I am parsing a XML file in Java using the W3C DOM. I am stuck at a specific problem, I can\'t figure out how to get the whole inner XML of a node.
The node looks lik
er... you could also call toString() and just chop off the beginning and end tags, either manually or using regexps.
edit: toString() doesn't do what I expected. Pulling out the O'Reilly Java & XML book talks about the Load and Save module of Java DOM.
See in particular the LSSerializer which looks very promising. You could either call writeToString(node) and chop off the beginning and end tags, as I suggested, or try to use LSSerializerFilter to not print the top node tags (not sure if that would work; I admit I've never used LSSerializer before.)

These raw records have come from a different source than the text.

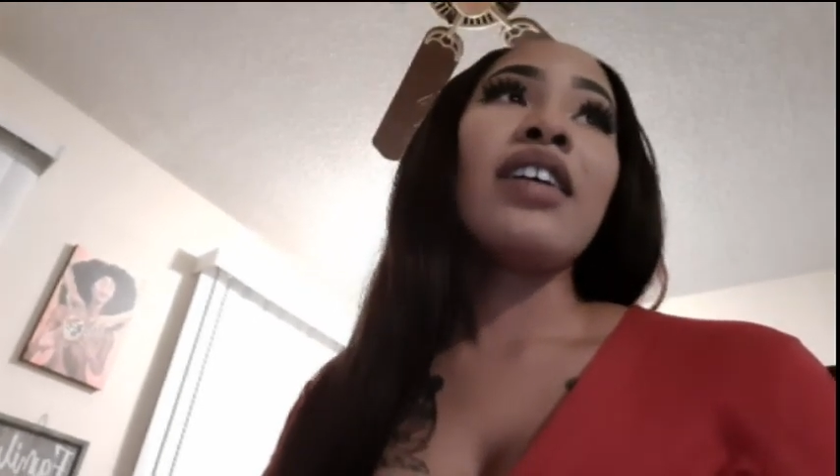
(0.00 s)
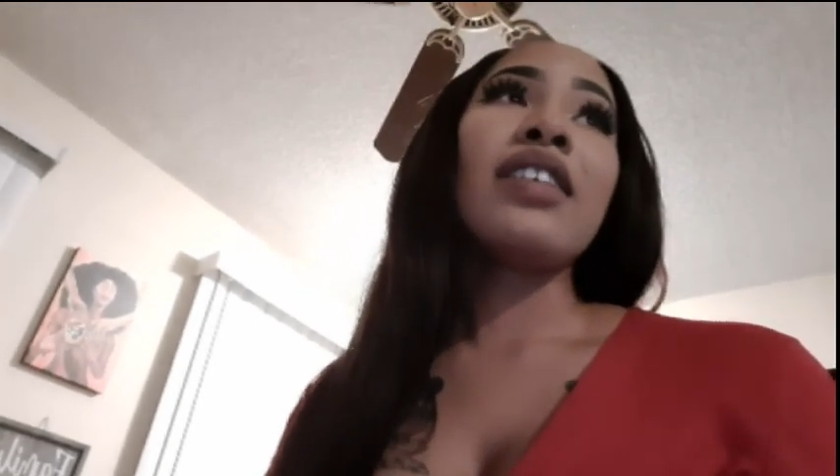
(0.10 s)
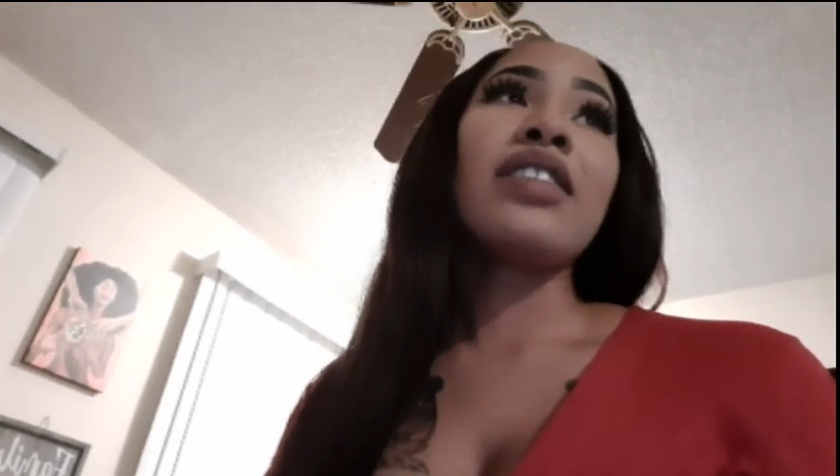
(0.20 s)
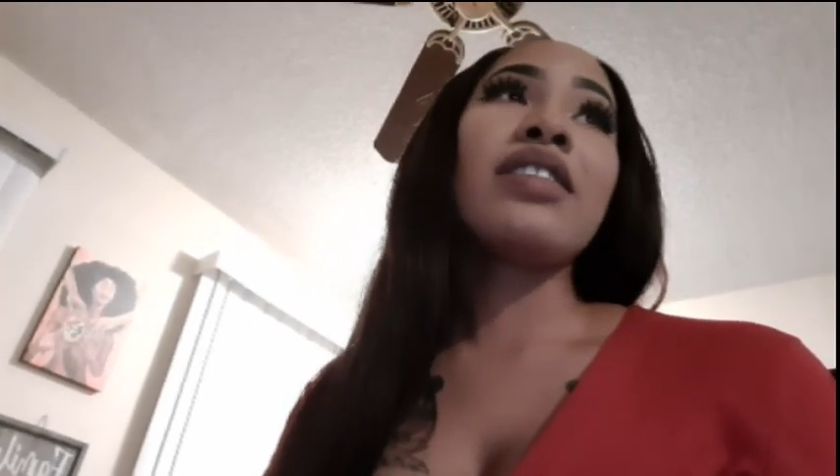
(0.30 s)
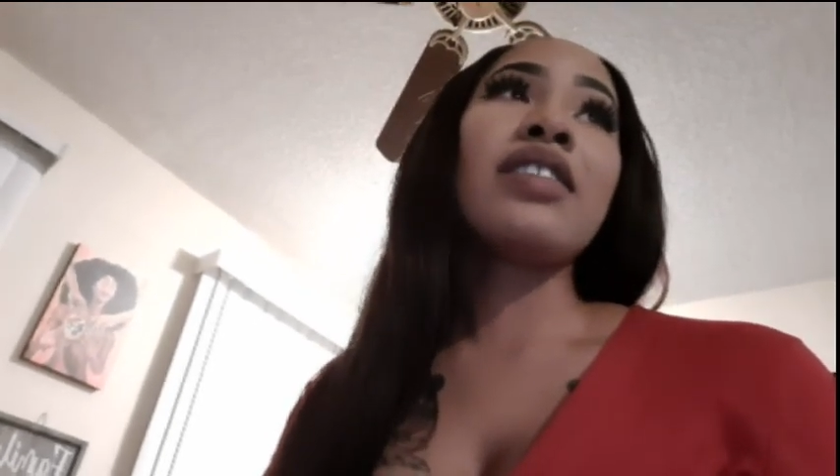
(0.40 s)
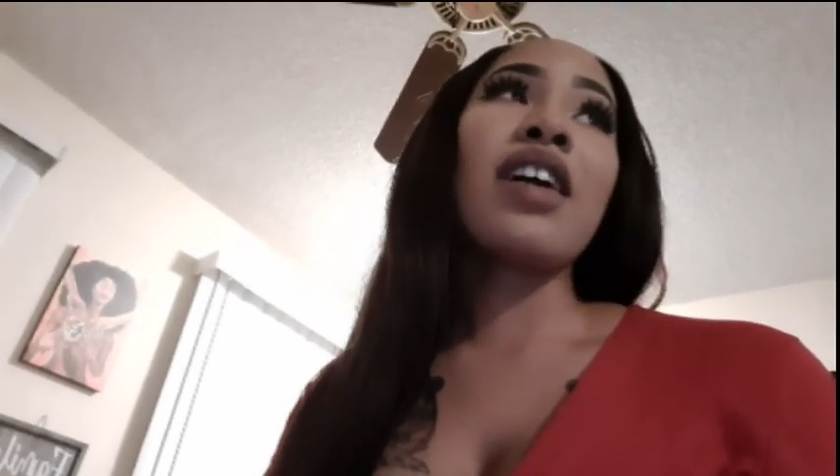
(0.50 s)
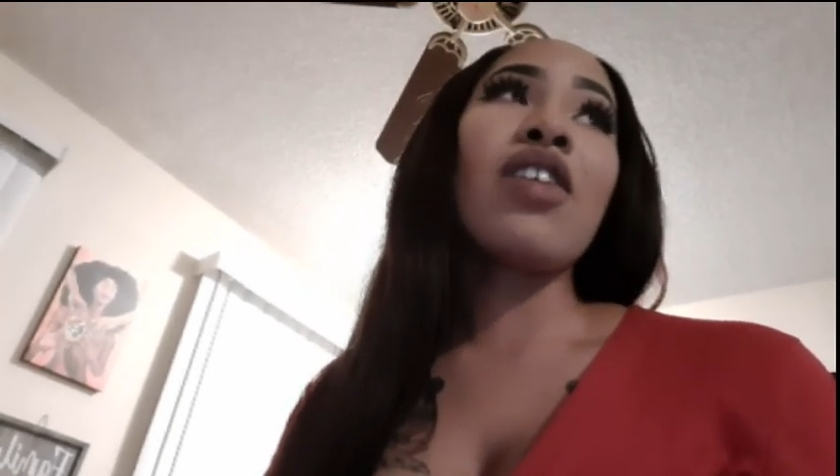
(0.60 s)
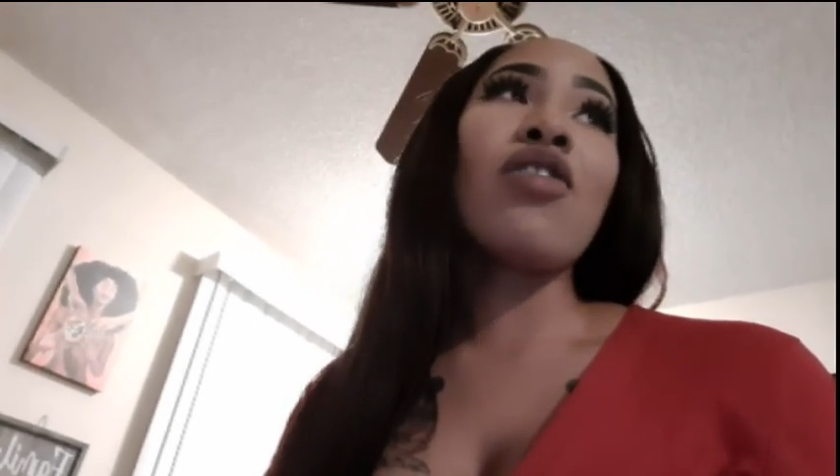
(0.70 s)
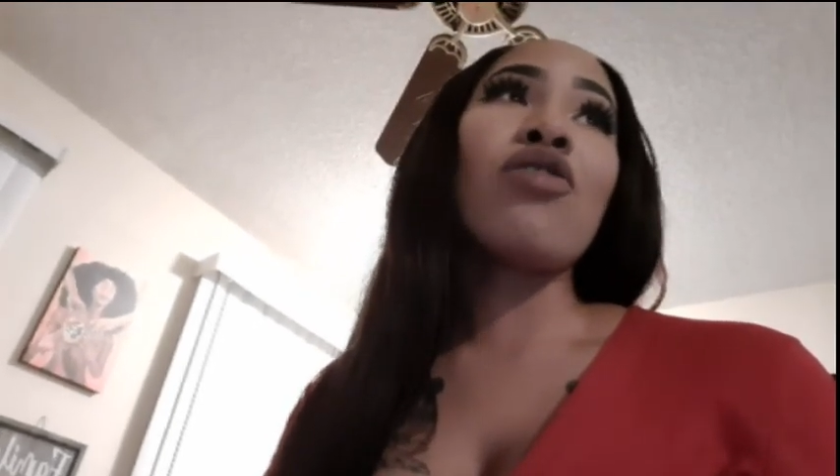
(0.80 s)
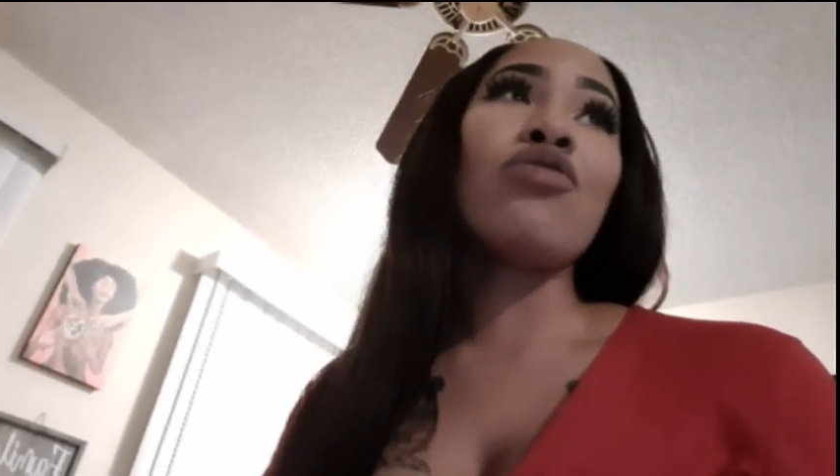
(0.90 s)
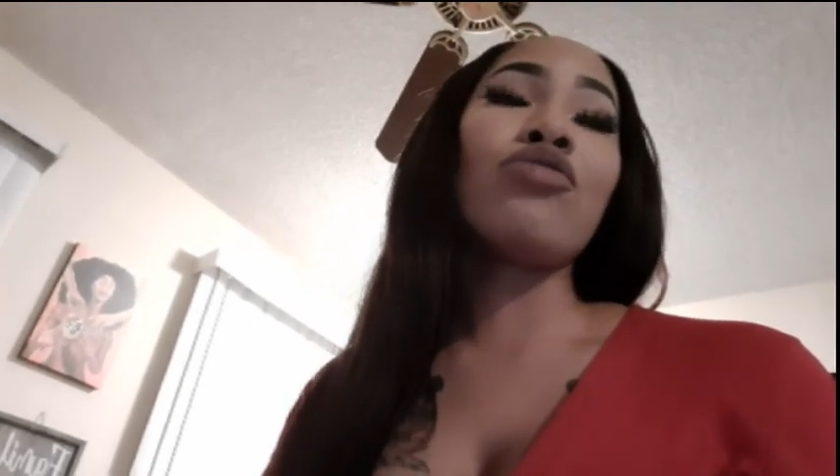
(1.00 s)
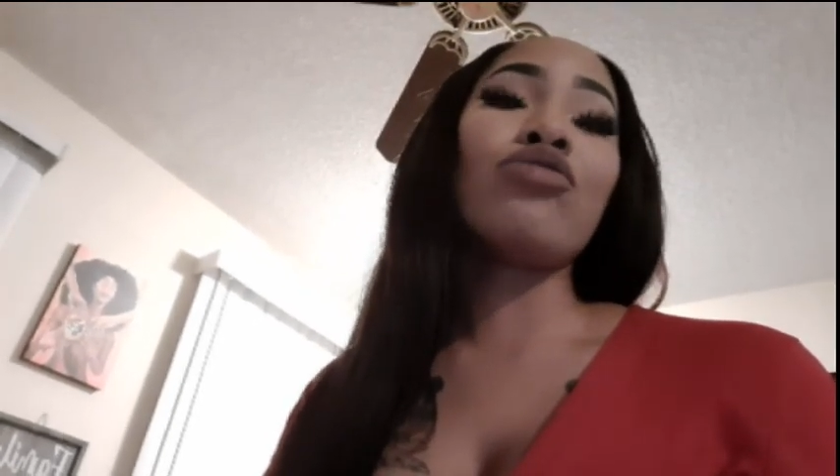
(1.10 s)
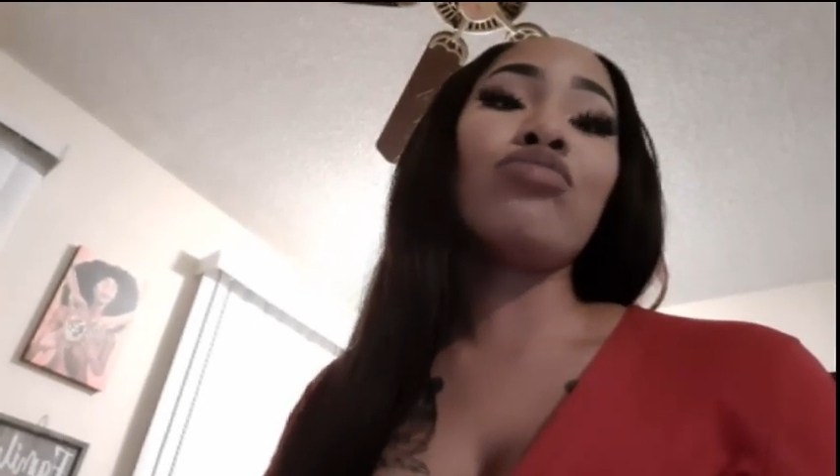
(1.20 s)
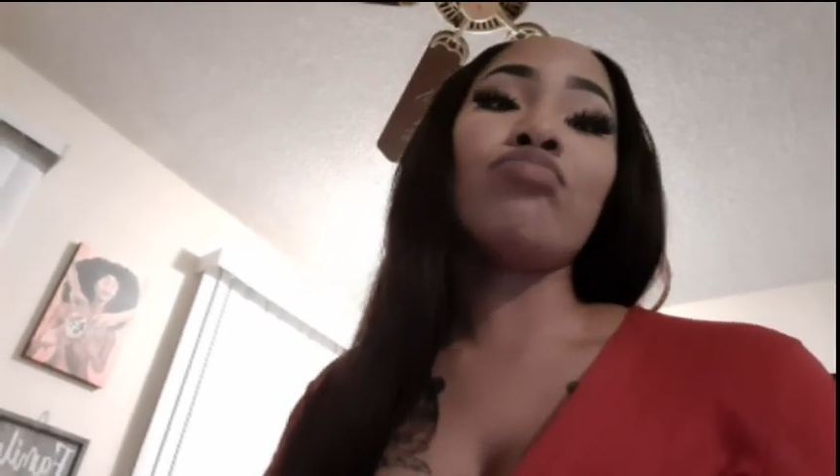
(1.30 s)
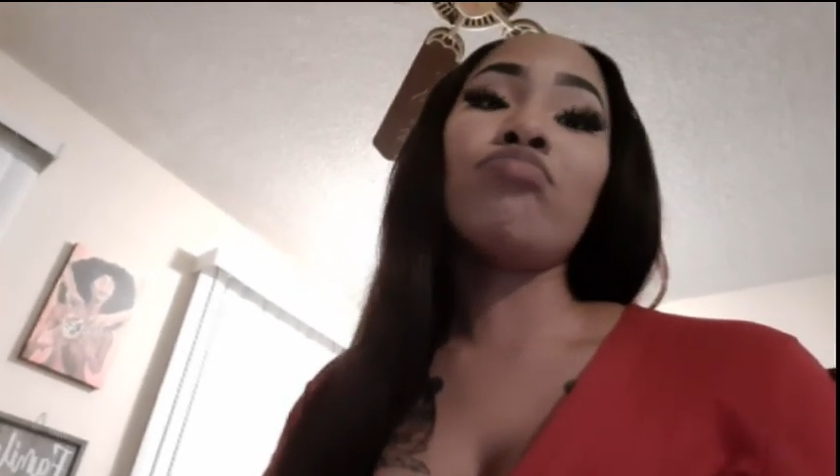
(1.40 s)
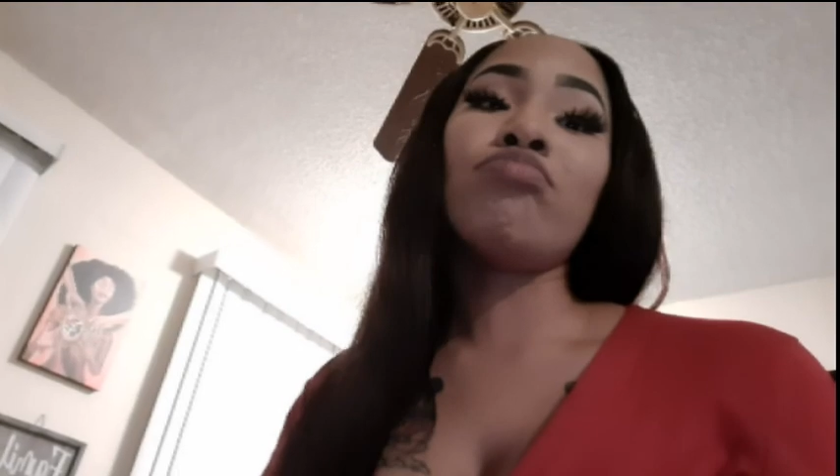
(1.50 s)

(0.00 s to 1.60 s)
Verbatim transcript: So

Reading the O'Reilly book seems to indicate doing something like this:
DOMImplementationRegistry registry = DOMImplementationRegistry.newInstance();
DOMImplementationLS lsImpl =
(DOMImplementationLS)registry.getDOMImplementation("LS");
LSSerializer serializer = lsImpl.createLSSerializer();
String nodeString = serializer.writeToString(node);
node.getTextContent();
You ought to be using JDom of Dom4J to handle nodes, if for no other reasons, to handle whitespace correctly.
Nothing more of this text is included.